--- Data supplied Enclosed Below ---

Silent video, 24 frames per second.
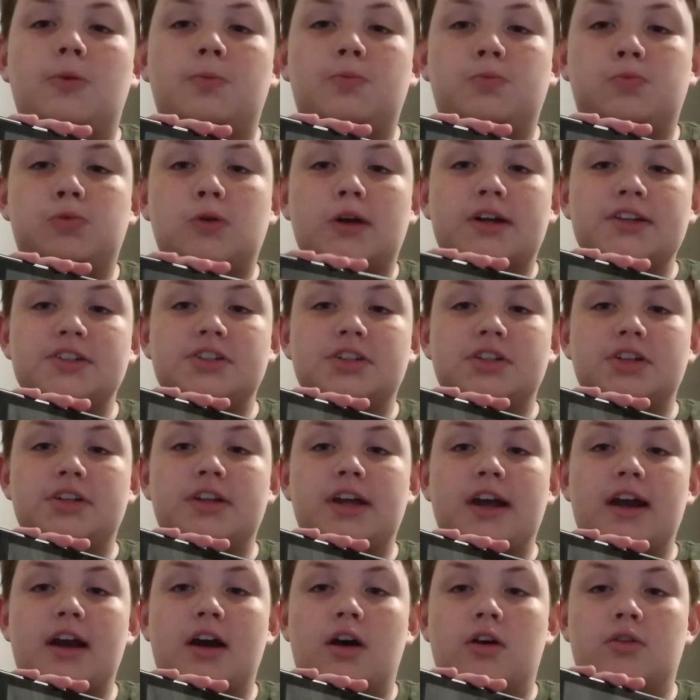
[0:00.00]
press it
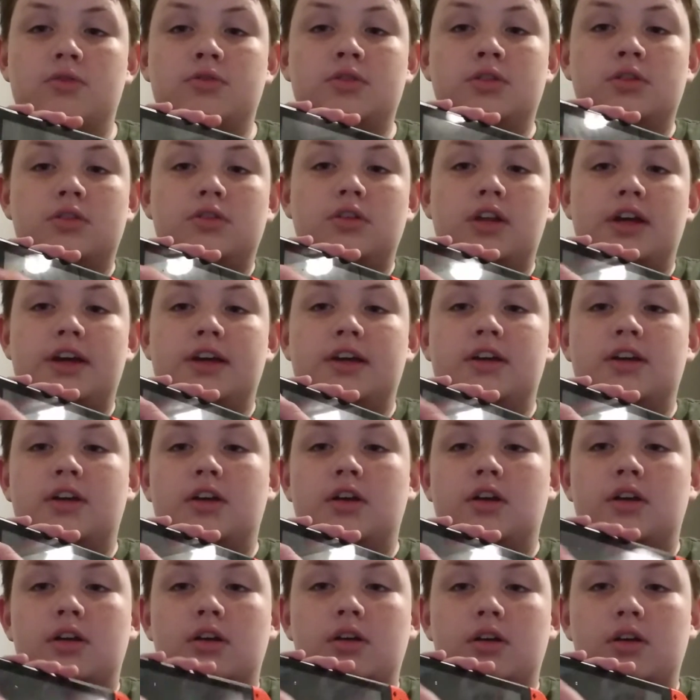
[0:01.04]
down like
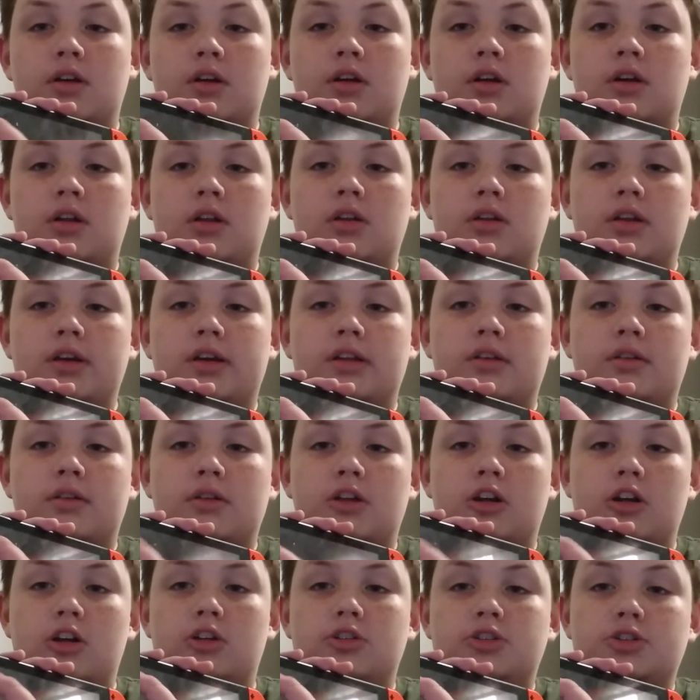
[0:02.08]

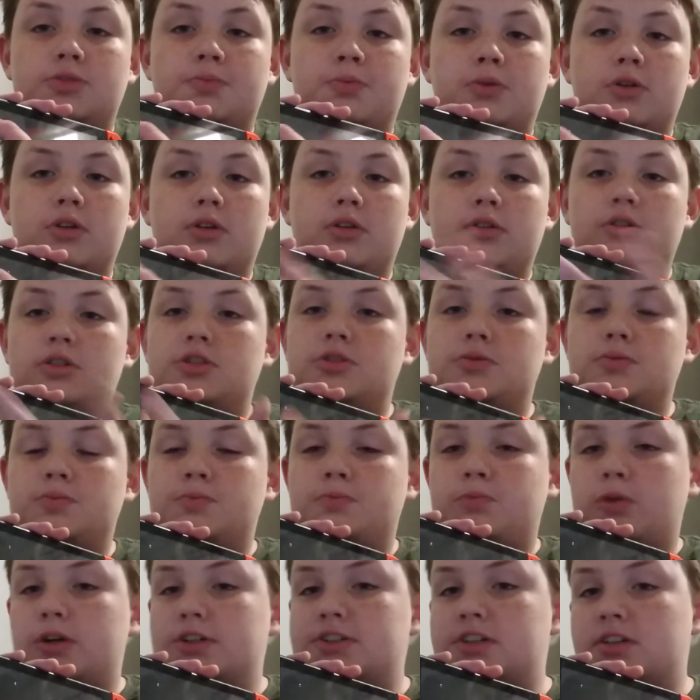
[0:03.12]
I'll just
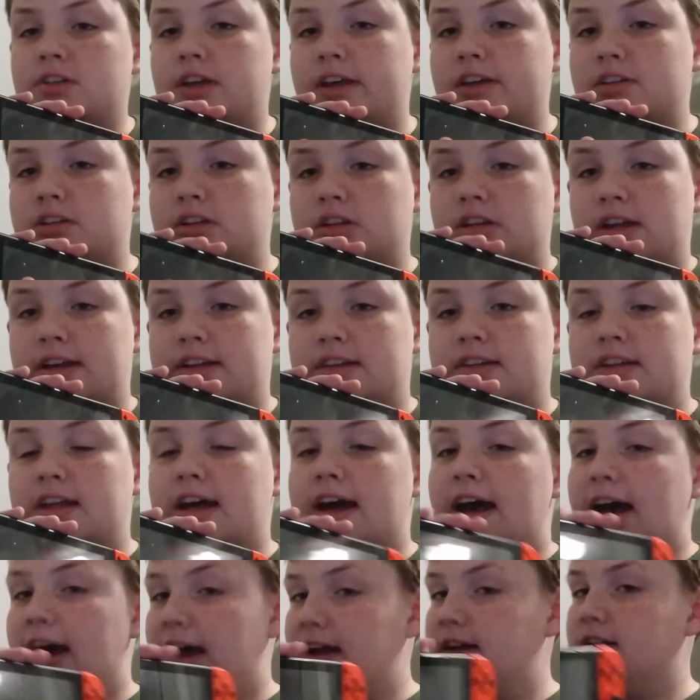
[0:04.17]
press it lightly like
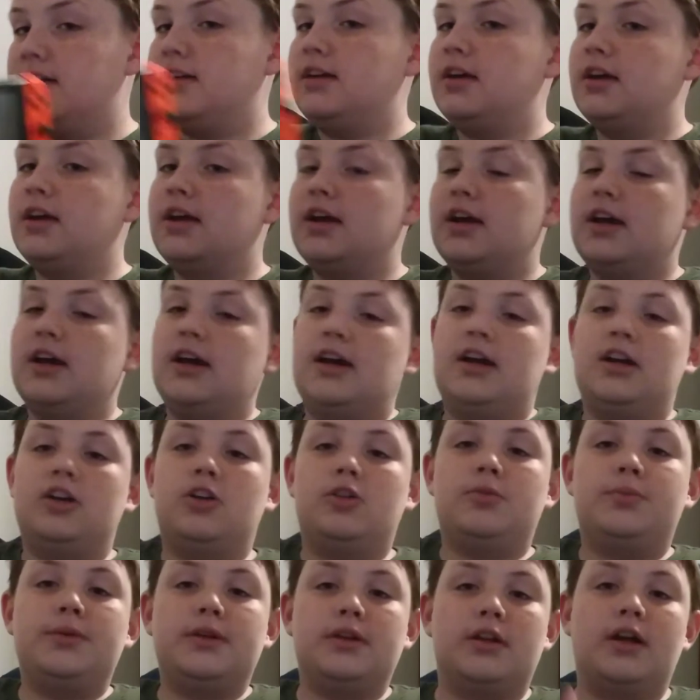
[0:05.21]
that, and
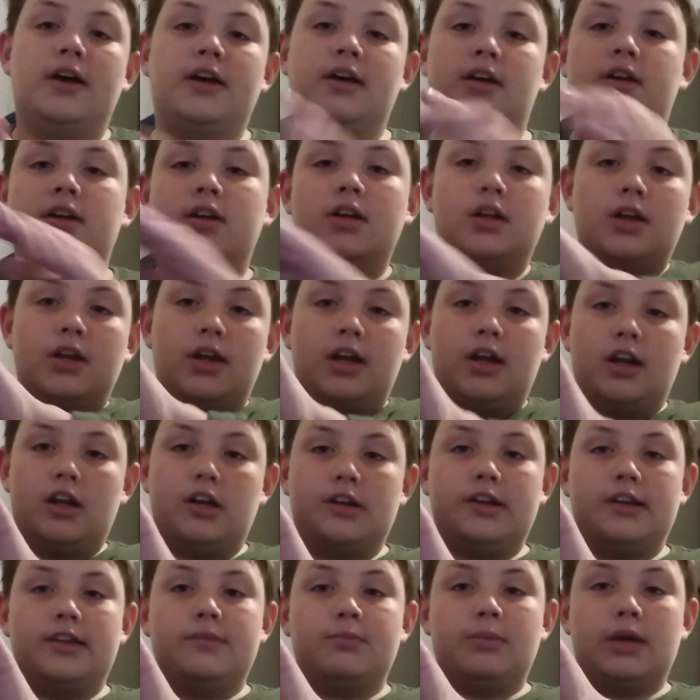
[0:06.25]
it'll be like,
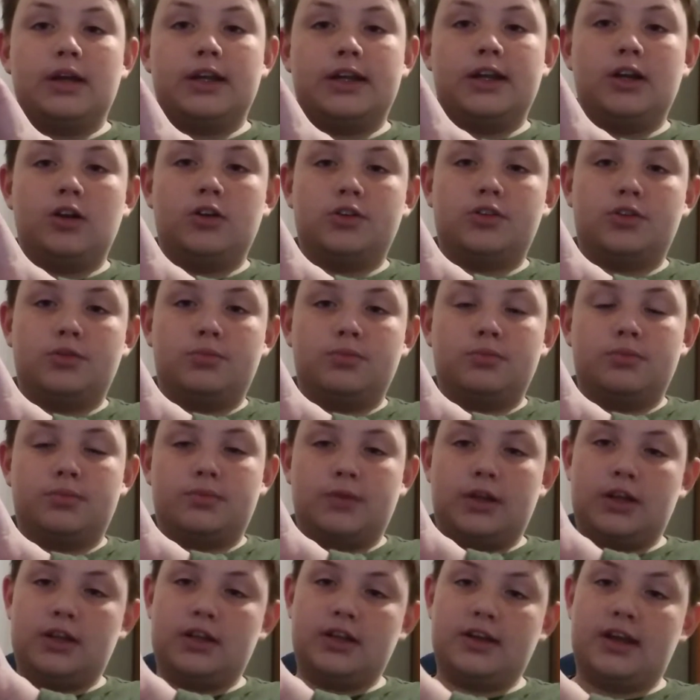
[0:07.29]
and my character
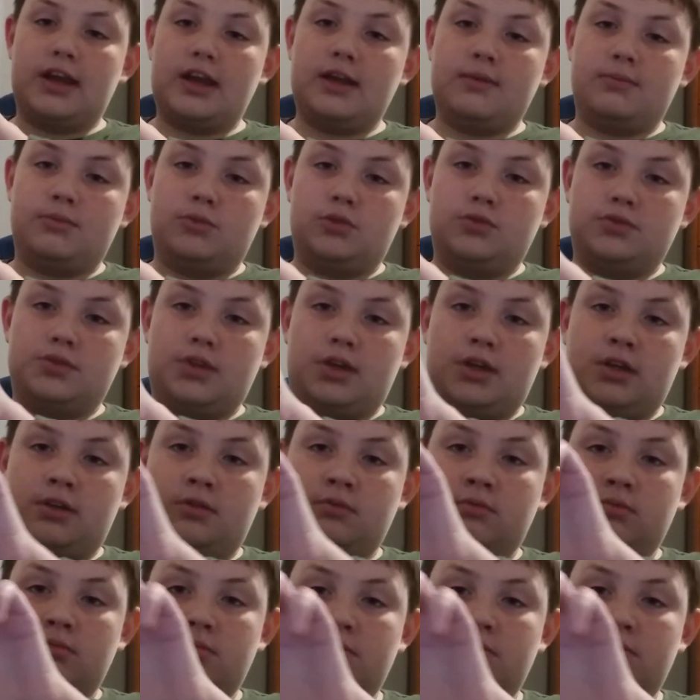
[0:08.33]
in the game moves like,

--- End of Enclosed Data supplied ---
--- Data supplied Enclosed Below ---

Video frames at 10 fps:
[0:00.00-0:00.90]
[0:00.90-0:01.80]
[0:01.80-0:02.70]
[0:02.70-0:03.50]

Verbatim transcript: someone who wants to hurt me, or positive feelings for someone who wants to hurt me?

--- End of Enclosed Data supplied ---

Tally lines in the listing above that include the word "frames"; respond with that number only.

:: Task output ::
2